◆ ACTIVITY ◆
Exact copy, pictures excluded: reproduce every record below.

◆ THE INPUT ◆
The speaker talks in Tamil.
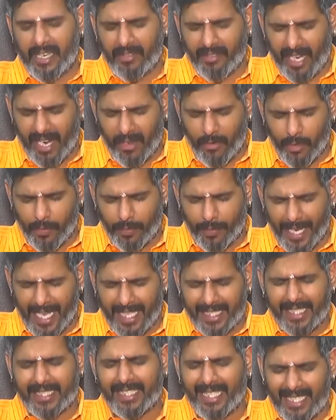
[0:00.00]
இறைவன் அவன்
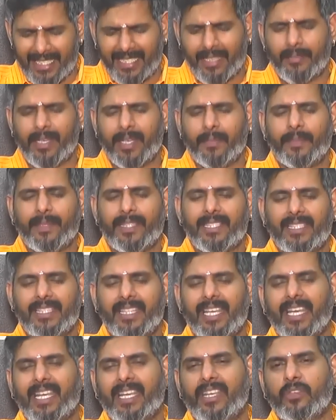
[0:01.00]
பாதத்தில்
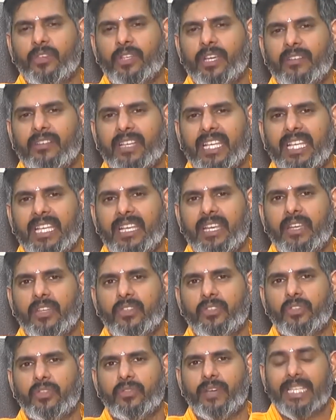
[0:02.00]
சமர்ப்பிச்சுட்டு எனக்கு இன்னும் கவலை
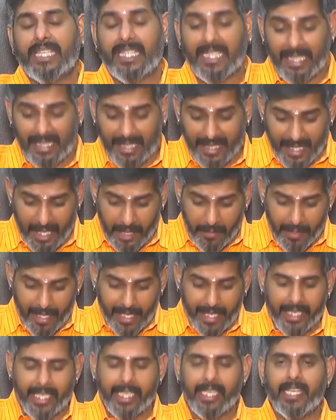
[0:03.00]
இல்லைன்னு சொல்லுவா இந்த
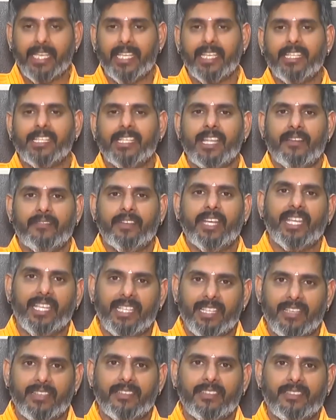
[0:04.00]
மாதிரி இதுதான்
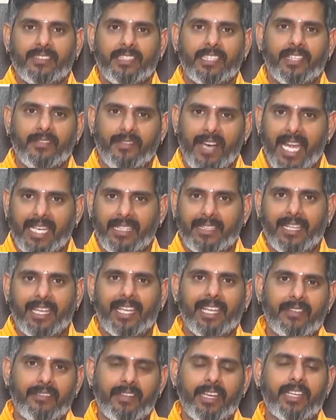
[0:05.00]
வேண்டுதல் இந்த
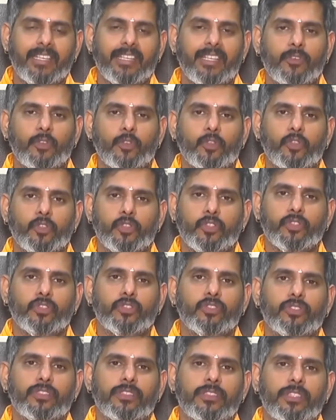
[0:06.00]
வார்த்தையிலேயே வேண்டுதல்
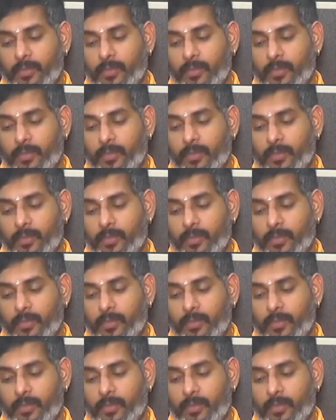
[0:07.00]
வந்துடுத்தும்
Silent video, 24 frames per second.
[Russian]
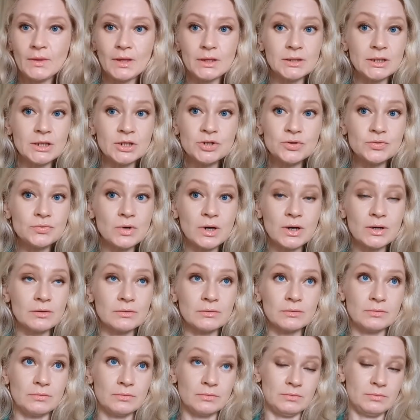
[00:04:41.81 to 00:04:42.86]
ношу
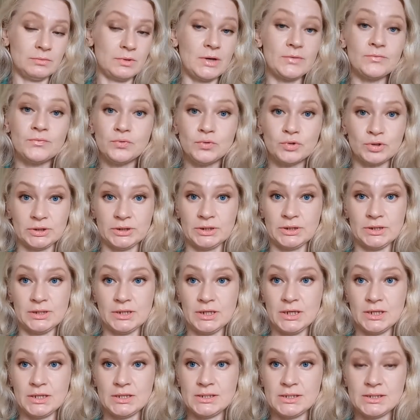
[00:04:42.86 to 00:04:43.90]
комфортно на
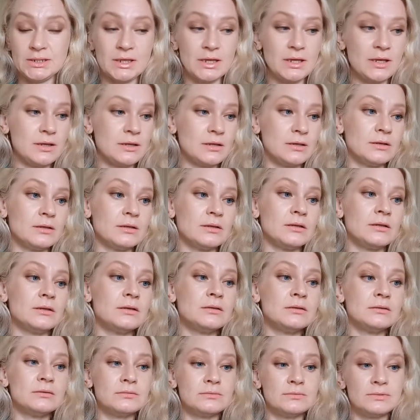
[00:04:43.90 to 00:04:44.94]
лице
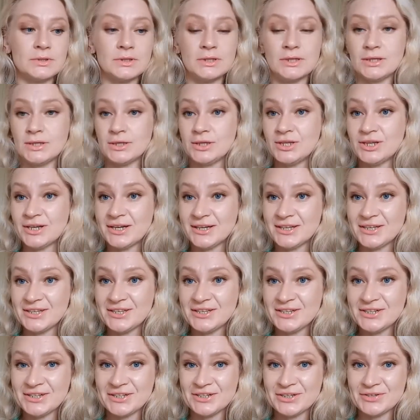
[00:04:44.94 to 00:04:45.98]
и
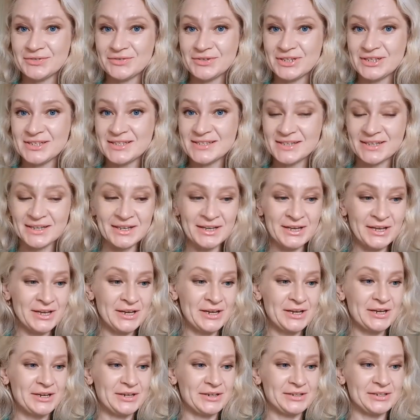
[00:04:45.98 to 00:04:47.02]
никаких, как говорится,
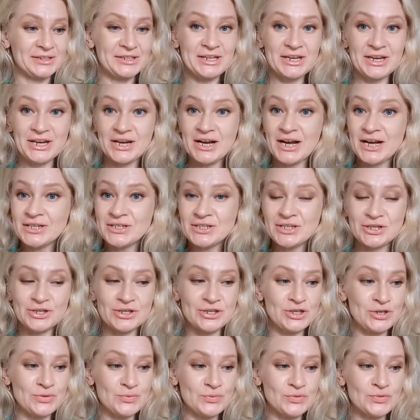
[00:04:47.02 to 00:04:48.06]
нареканий к
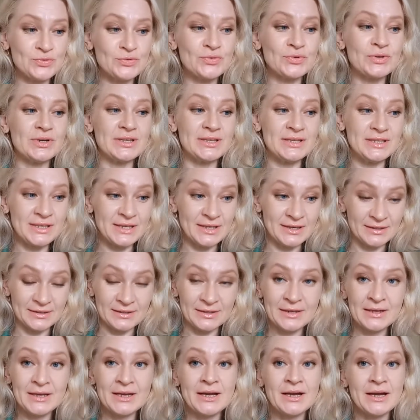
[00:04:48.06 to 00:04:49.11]
нему нет.
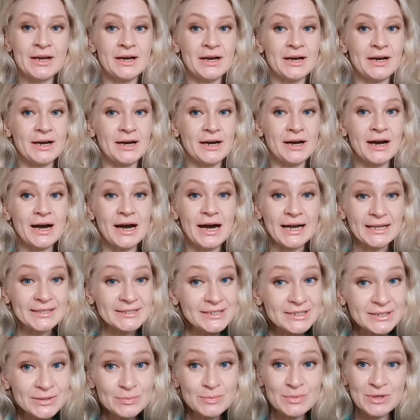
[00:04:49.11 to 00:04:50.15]

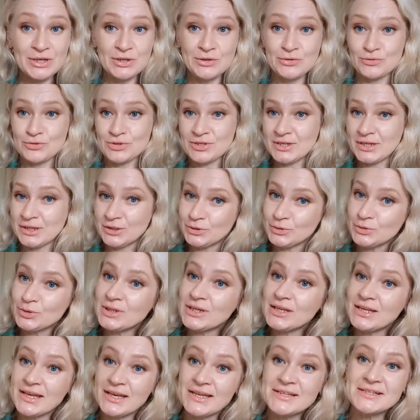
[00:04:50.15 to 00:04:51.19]
Один минус,
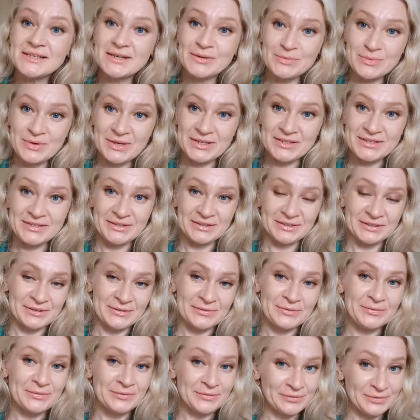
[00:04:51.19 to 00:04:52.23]
который я
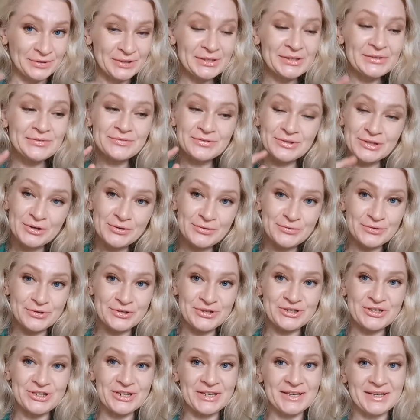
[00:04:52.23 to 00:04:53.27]
заметила в этом
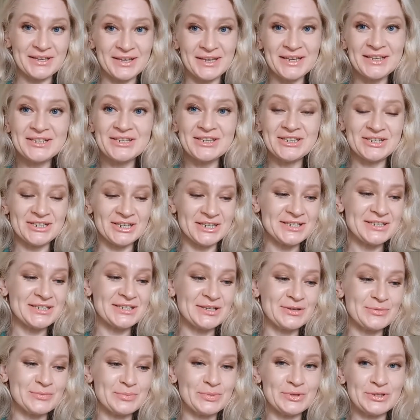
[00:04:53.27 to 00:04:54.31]
флакончике, я сейчас с
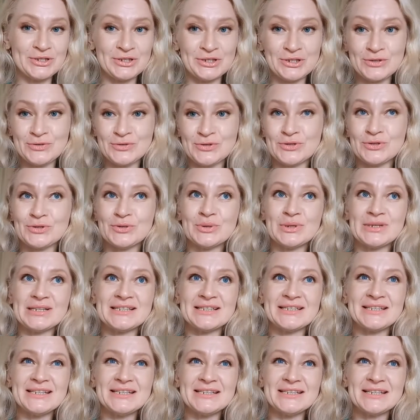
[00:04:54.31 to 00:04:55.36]
ним поделюсь. Но
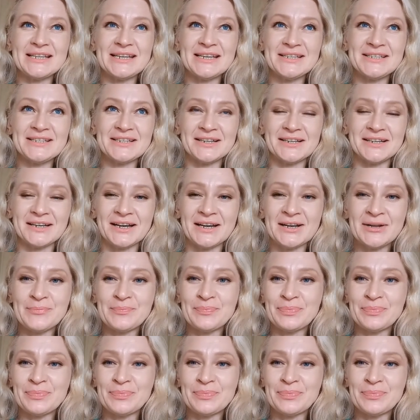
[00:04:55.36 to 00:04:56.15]
здесь, знаете как,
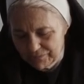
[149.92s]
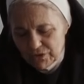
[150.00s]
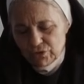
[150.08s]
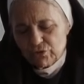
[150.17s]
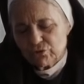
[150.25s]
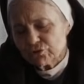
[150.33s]

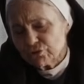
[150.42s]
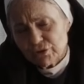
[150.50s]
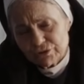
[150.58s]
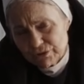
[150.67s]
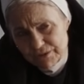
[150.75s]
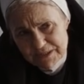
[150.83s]
नन जो कि
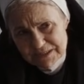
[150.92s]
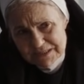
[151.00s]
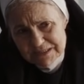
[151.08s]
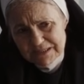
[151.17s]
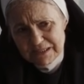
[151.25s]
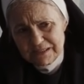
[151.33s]
स्कूल को
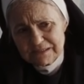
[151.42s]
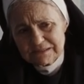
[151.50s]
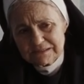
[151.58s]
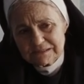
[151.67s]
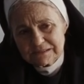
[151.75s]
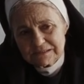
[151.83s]
चलाती है
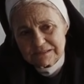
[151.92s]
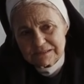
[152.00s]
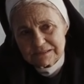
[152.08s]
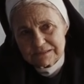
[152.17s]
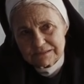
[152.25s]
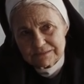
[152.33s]
उन्होंने
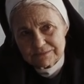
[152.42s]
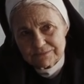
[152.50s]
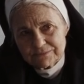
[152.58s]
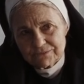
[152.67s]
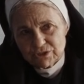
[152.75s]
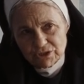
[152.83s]
डायना को
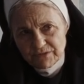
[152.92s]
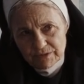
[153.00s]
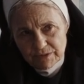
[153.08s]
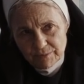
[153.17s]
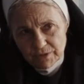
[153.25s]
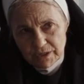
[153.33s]
बुलाकर
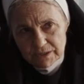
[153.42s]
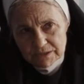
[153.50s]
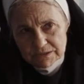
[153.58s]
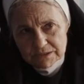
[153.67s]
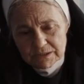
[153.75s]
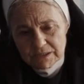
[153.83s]
एमा के बारे में
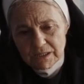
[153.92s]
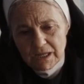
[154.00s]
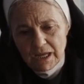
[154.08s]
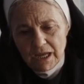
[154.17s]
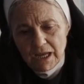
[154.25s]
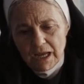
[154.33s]
कंप्लेन
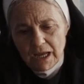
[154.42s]
की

◆ SOLUTION ◆
The speaker talks in Tamil.
[0:00.00]
இறைவன் அவன்
[0:01.00]
பாதத்தில்
[0:02.00]
சமர்ப்பிச்சுட்டு எனக்கு இன்னும் கவலை
[0:03.00]
இல்லைன்னு சொல்லுவா இந்த
[0:04.00]
மாதிரி இதுதான்
[0:05.00]
வேண்டுதல் இந்த
[0:06.00]
வார்த்தையிலேயே வேண்டுதல்
[0:07.00]
வந்துடுத்தும்
Silent video, 24 frames per second.
[Russian]
[00:04:41.81 to 00:04:42.86]
ношу
[00:04:42.86 to 00:04:43.90]
комфортно на
[00:04:43.90 to 00:04:44.94]
лице
[00:04:44.94 to 00:04:45.98]
и
[00:04:45.98 to 00:04:47.02]
никаких, как говорится,
[00:04:47.02 to 00:04:48.06]
нареканий к
[00:04:48.06 to 00:04:49.11]
нему нет.
[00:04:49.11 to 00:04:50.15]

[00:04:50.15 to 00:04:51.19]
Один минус,
[00:04:51.19 to 00:04:52.23]
который я
[00:04:52.23 to 00:04:53.27]
заметила в этом
[00:04:53.27 to 00:04:54.31]
флакончике, я сейчас с
[00:04:54.31 to 00:04:55.36]
ним поделюсь. Но
[00:04:55.36 to 00:04:56.15]
здесь, знаете как,
[149.92s]
[150.00s]
[150.08s]
[150.17s]
[150.25s]
[150.33s]

[150.42s]
[150.50s]
[150.58s]
[150.67s]
[150.75s]
[150.83s]
नन जो कि
[150.92s]
[151.00s]
[151.08s]
[151.17s]
[151.25s]
[151.33s]
स्कूल को
[151.42s]
[151.50s]
[151.58s]
[151.67s]
[151.75s]
[151.83s]
चलाती है
[151.92s]
[152.00s]
[152.08s]
[152.17s]
[152.25s]
[152.33s]
उन्होंने
[152.42s]
[152.50s]
[152.58s]
[152.67s]
[152.75s]
[152.83s]
डायना को
[152.92s]
[153.00s]
[153.08s]
[153.17s]
[153.25s]
[153.33s]
बुलाकर
[153.42s]
[153.50s]
[153.58s]
[153.67s]
[153.75s]
[153.83s]
एमा के बारे में
[153.92s]
[154.00s]
[154.08s]
[154.17s]
[154.25s]
[154.33s]
कंप्लेन
[154.42s]
की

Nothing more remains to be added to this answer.